_ACTIVITY_:
Please work out how many lines in the data below hold the word "video", and state only the number.

_Collected data entries_:
● ● ● ●

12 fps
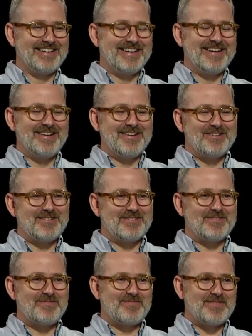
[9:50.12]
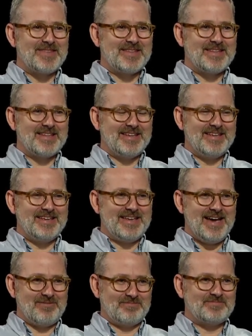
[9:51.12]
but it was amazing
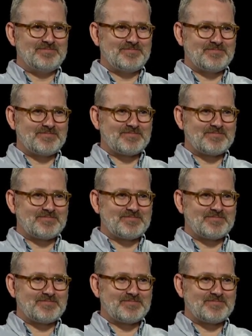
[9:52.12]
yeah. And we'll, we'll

● ● ● ●

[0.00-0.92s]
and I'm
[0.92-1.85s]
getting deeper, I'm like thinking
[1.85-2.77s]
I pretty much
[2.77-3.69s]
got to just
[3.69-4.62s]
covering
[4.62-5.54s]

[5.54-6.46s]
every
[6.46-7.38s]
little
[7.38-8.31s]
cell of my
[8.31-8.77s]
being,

● ● ● ●

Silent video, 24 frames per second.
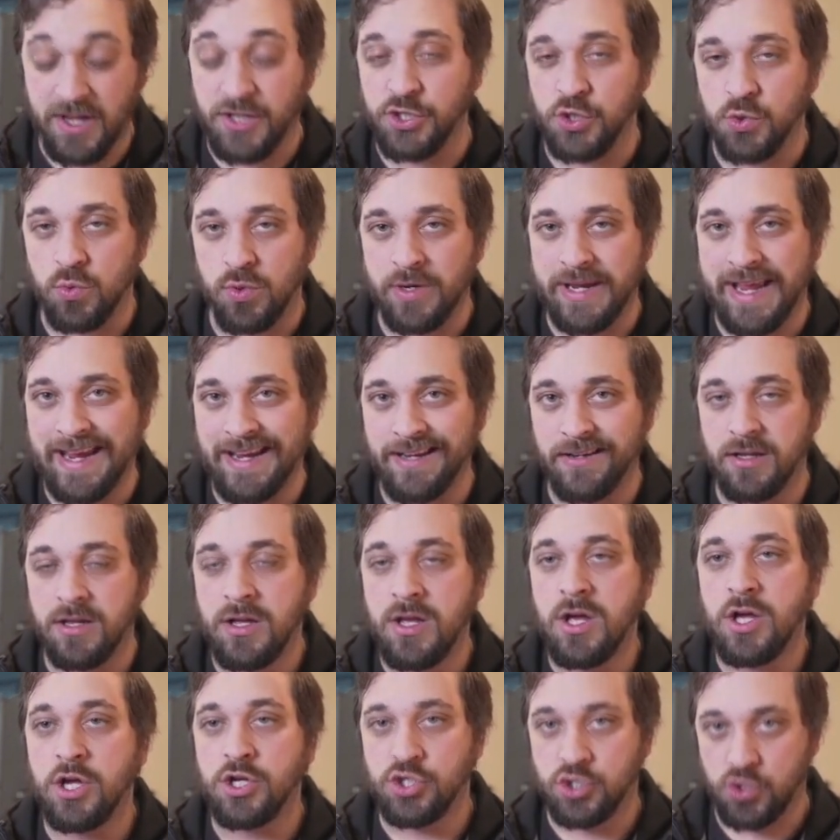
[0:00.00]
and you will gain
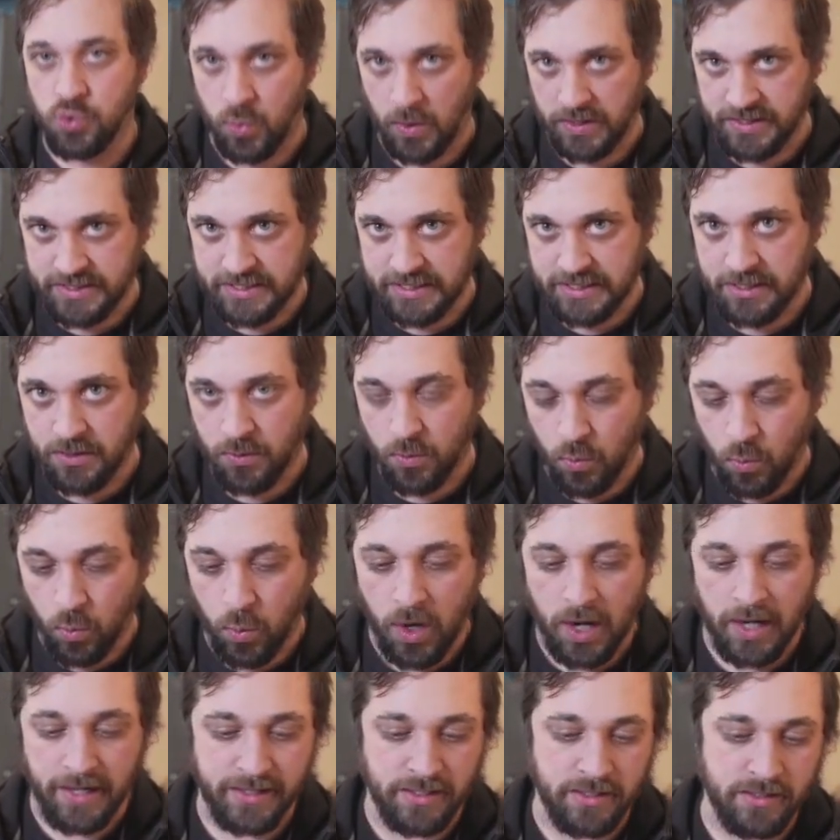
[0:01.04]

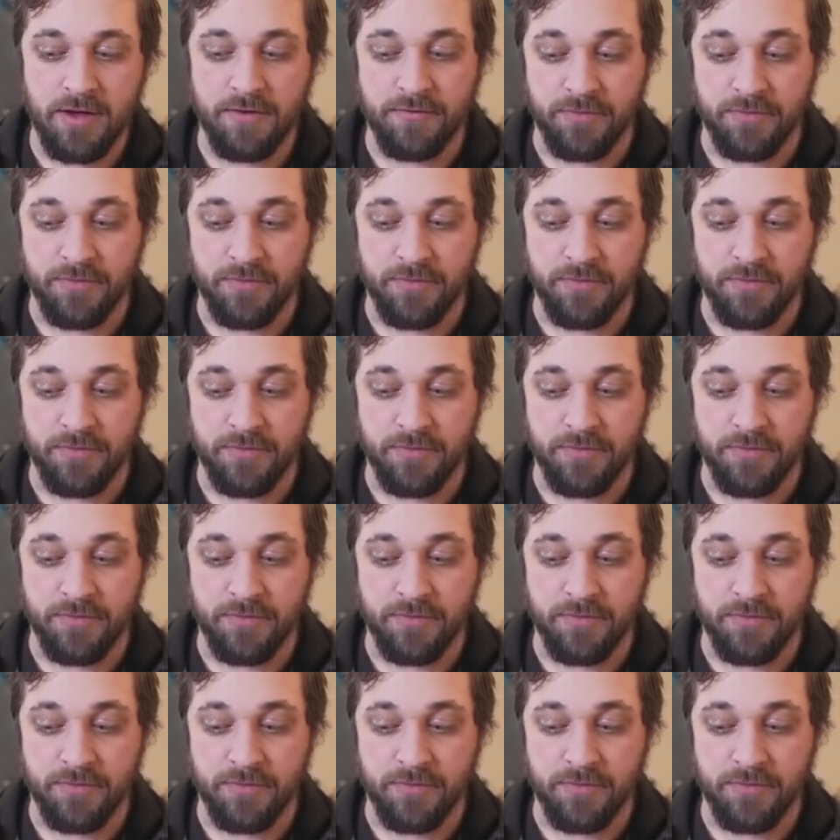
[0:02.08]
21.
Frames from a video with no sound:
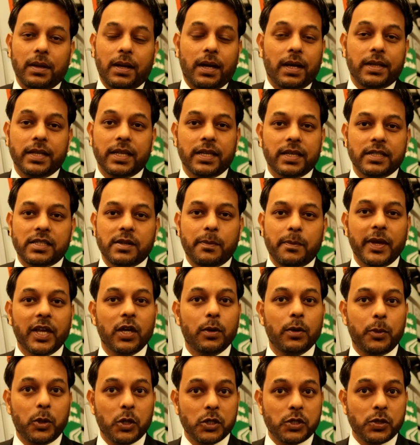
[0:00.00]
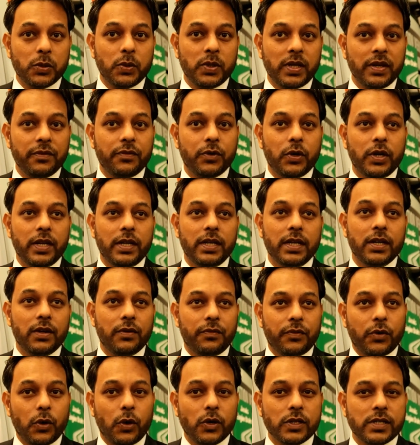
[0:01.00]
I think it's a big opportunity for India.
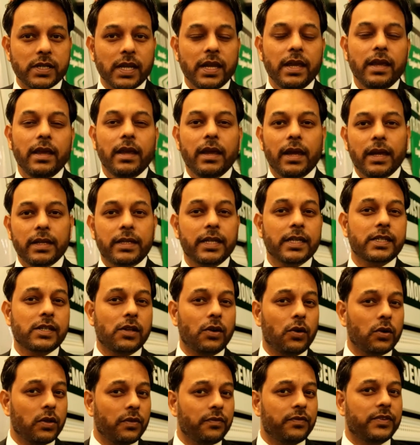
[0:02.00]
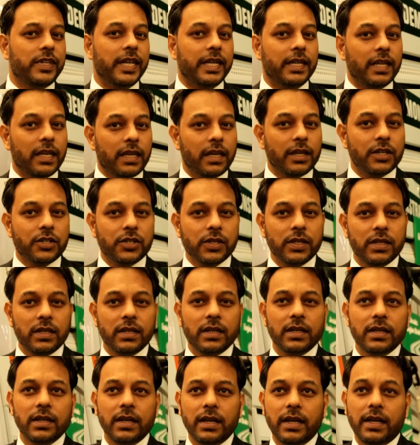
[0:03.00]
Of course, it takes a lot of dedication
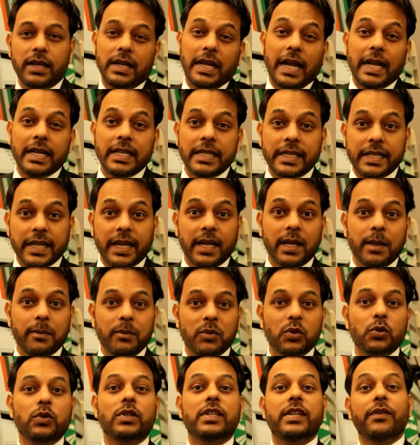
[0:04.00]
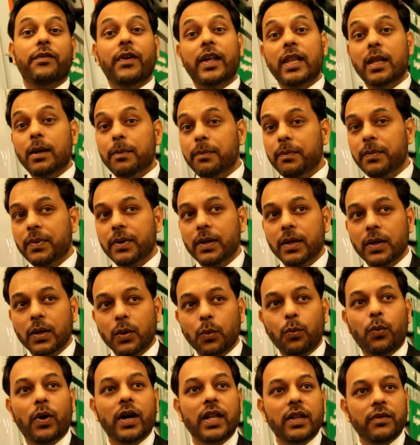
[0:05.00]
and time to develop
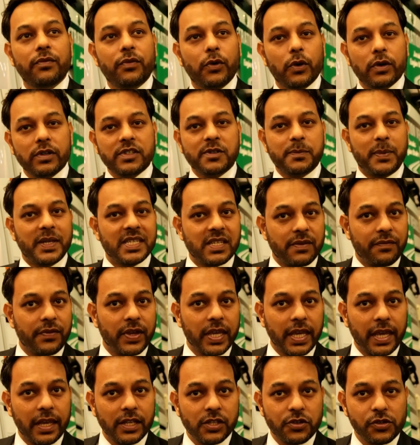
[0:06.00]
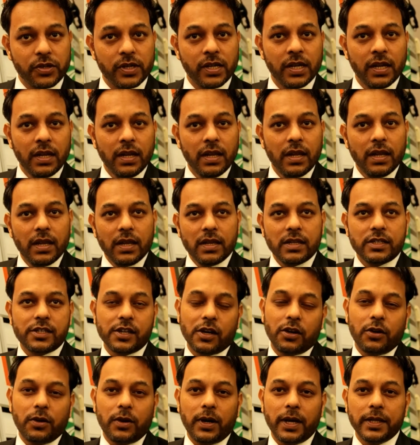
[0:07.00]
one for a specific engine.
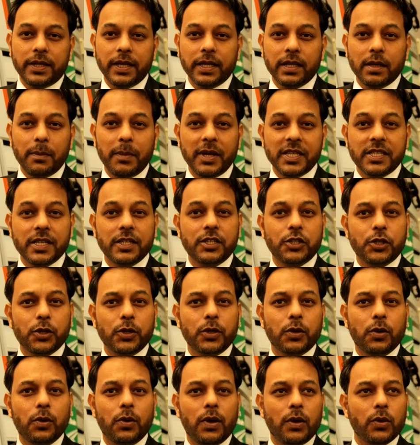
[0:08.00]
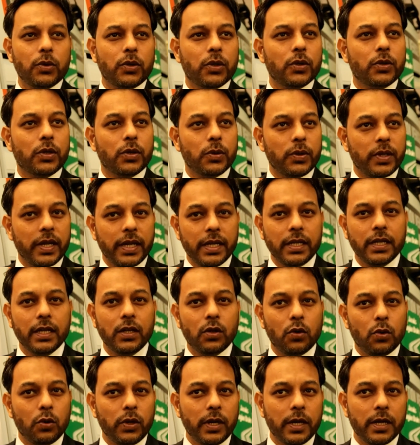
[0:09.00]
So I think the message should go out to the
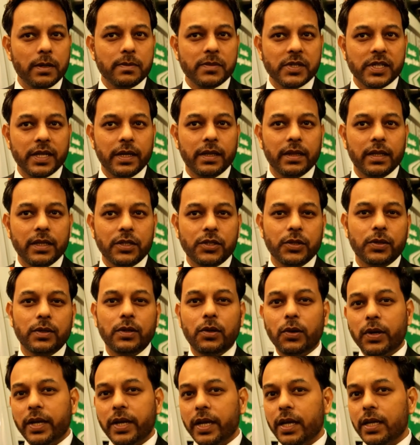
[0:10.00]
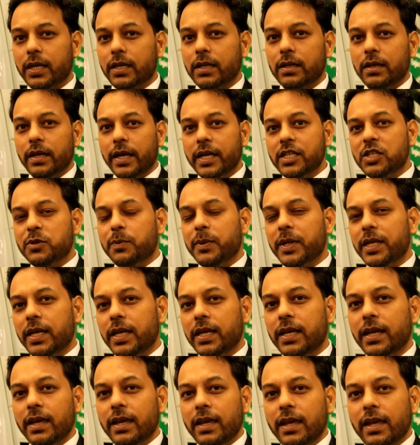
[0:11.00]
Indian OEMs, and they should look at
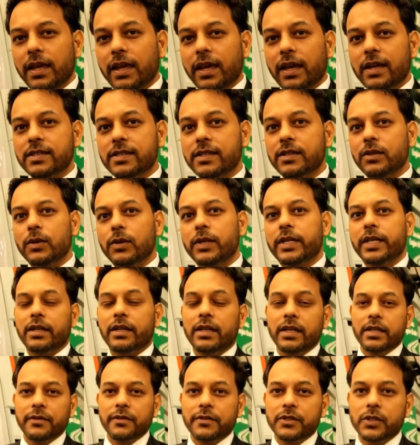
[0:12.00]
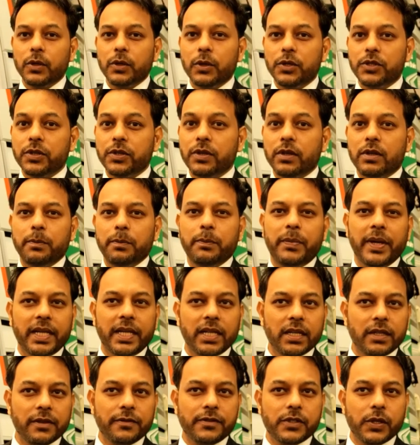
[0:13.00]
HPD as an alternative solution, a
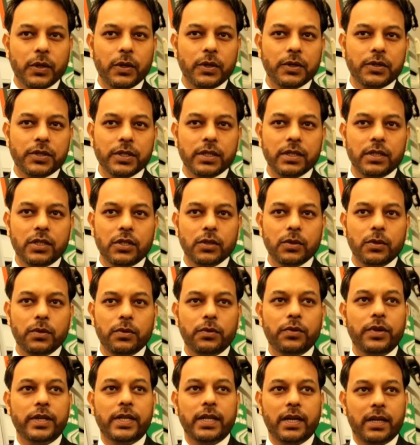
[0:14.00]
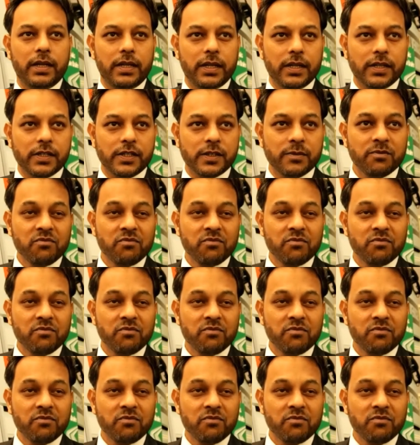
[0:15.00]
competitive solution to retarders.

● ● ● ●

_THE ANSWER_:
2